Even at this early hour, Fleet Street was abuzz with activity. Indeed, in those days, it was a street that never slept. All around the
Star
man, crammed into every available building, were newspaper offices: the
Daily News
in Bouverie Street, the
Daily Telegraph
in Peterborough Court, his own newspaper, the
Star
, in Stonecutter Street. Towering over Shoe Lane was the stately pile of the
Standard
, while the
Morning Advertiser
confronted the
Daily Chronicle
on opposite sides of the thoroughfare. Further away, aloof from the rabble,
The Times
stood in gloomy isolation under the shadow of St Paul’s Cathedral, like a mournful reminder of a bygone age: the only morning newspaper whose offices were not within the immediate precincts of Fleet Street. The entire area was dotted with newspaper offices, and it was impossible to turn left or right without being confronted by a publication of some kind: religious, comic, sporting and society newspapers; papers of every conceivable political persuasion and platform – conservative, radical, liberal, historical or just plain heretical. Every garret, cellar and attic room, it seemed, was occupied by some pale-faced correspondent, busily wiring telegrams to his editor in Chicago or Cork in the dim light of a gas jet, racing against the deadline of the approaching dawn.

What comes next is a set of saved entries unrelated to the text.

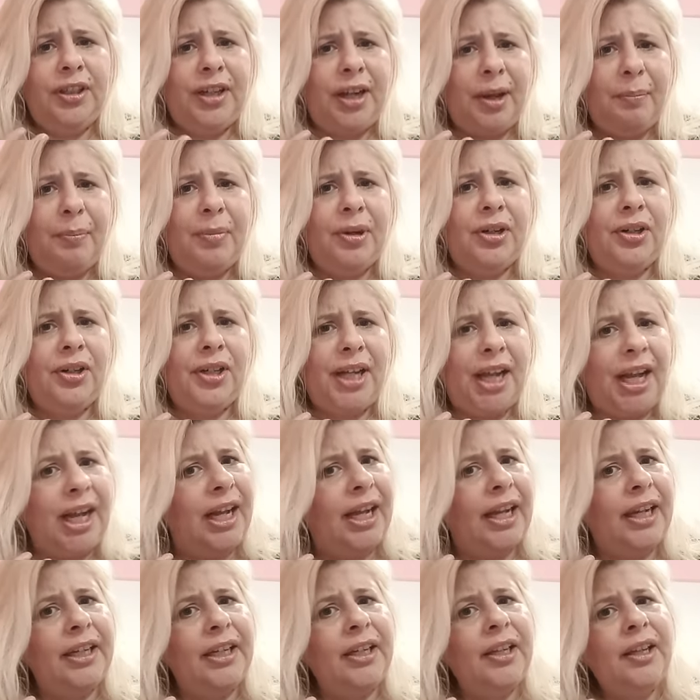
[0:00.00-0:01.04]
Number
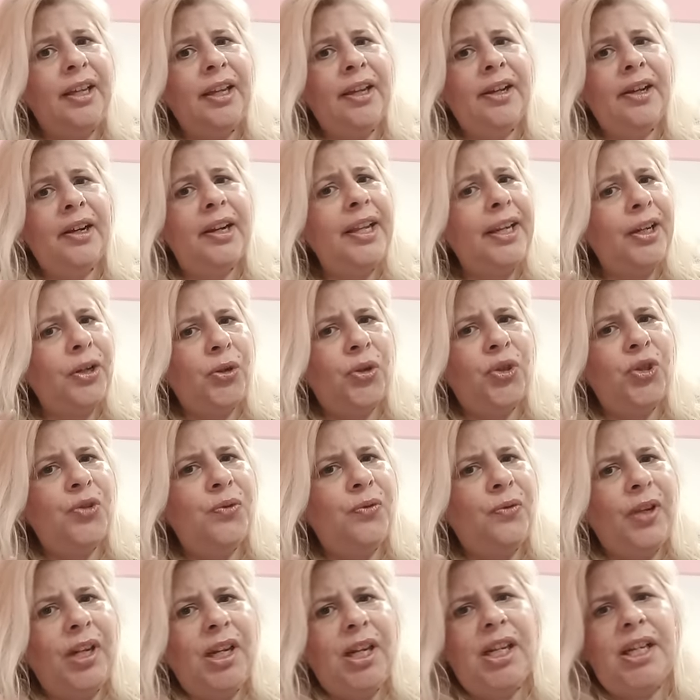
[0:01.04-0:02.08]
9, Greenwich
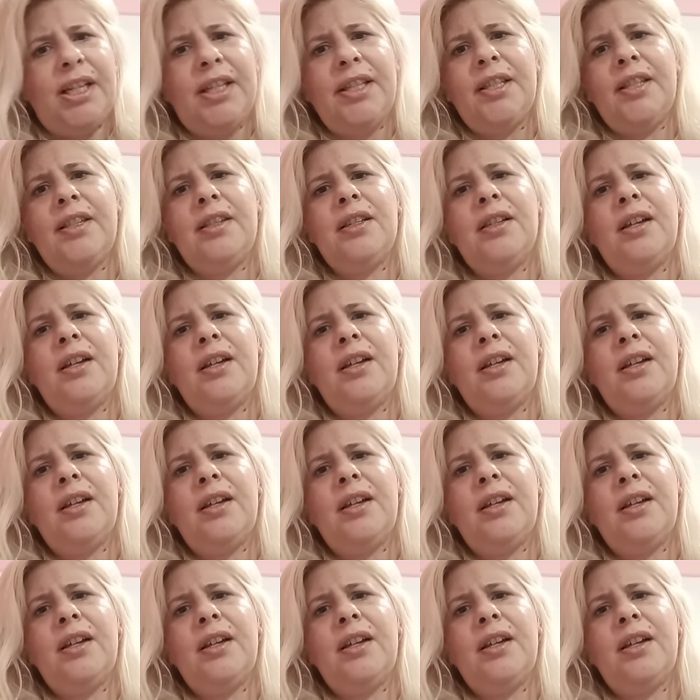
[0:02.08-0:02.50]
Village.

The roots of the Fleet Street frenzy of the 1890s dated back earlier than the
Star
man could remember. In all probability it had started with the abolition of stamp duty on newspapers in 1855, the doing away with the old ‘tax on knowledge’. For from that moment onwards, the established sixpenny papers – led by the venerable
Times
– had been subject to fierce assault from a battery of new publications, costing a mere penny or even halfpenny apiece. The
Daily News
, the
Daily Telegraph
,
Pall Mall Gazette
,
Sun
,
Daily Chronicle
,
Star

such papers represented but a handful of the quarrelling upstarts that had sprung up over the past twenty years, and which now jostled for space on Fleet Street. These were a new generation of newspapers for a new generation of readers: young folk, the first in their families to read and write, brought to the gates of learning in the Board Schools established by Forster’s Education Act.
*1
This new and eager readership of clerks, tea boys and housemaids – often clubbing together to share a battered penny paper between them – preferred thrills to politics, inclining more towards devouring the gory details of the Whitechapel Murders than mulling over the knotty issues of Irish Home Rule. Savvy, sensation-seeking and worldly wise, they sought a savvy, sensational, worldly wise kind of journalism; and the new newspapers provided them with the diet for which they hungered. In America, the pages of the ‘yellow press’ owned by media magnates such as Randolph Hearst were full of stories of crimes, adventures and family sagas. They also employed new reporting techniques, such as interviews and investigative journalism. Inspired by this, the British newspapers in the 1880s followed suit. From the popular freaks of the penny fairs – bearded ladies, dwarves and Joseph Merrick the Elephant Man – to the lurid waxworks of the newly established Madame Tussaud’s with its notorious Chamber of Horrors, the Victorians delighted in everything that was grim, ghoulish and grotesque. Their newspapers did not disappoint them.

Of course, as the
Star
man himself would have acknowledged, had he put his mind to it as he padded down the street, it had all started off very admirably indeed, with a laudable and messianic zeal to educate and entertain the masses. As the great founder of the
Star
himself, the Irish Nationalist MP Thomas Power O’Connor, had declared on the front page of the newspaper’s first issue: ‘The rich, the privileged, the prosperous need no guardian or advocate; the poor, the weak, the beaten require the work and word of every humane man and woman to stand between them and the world.’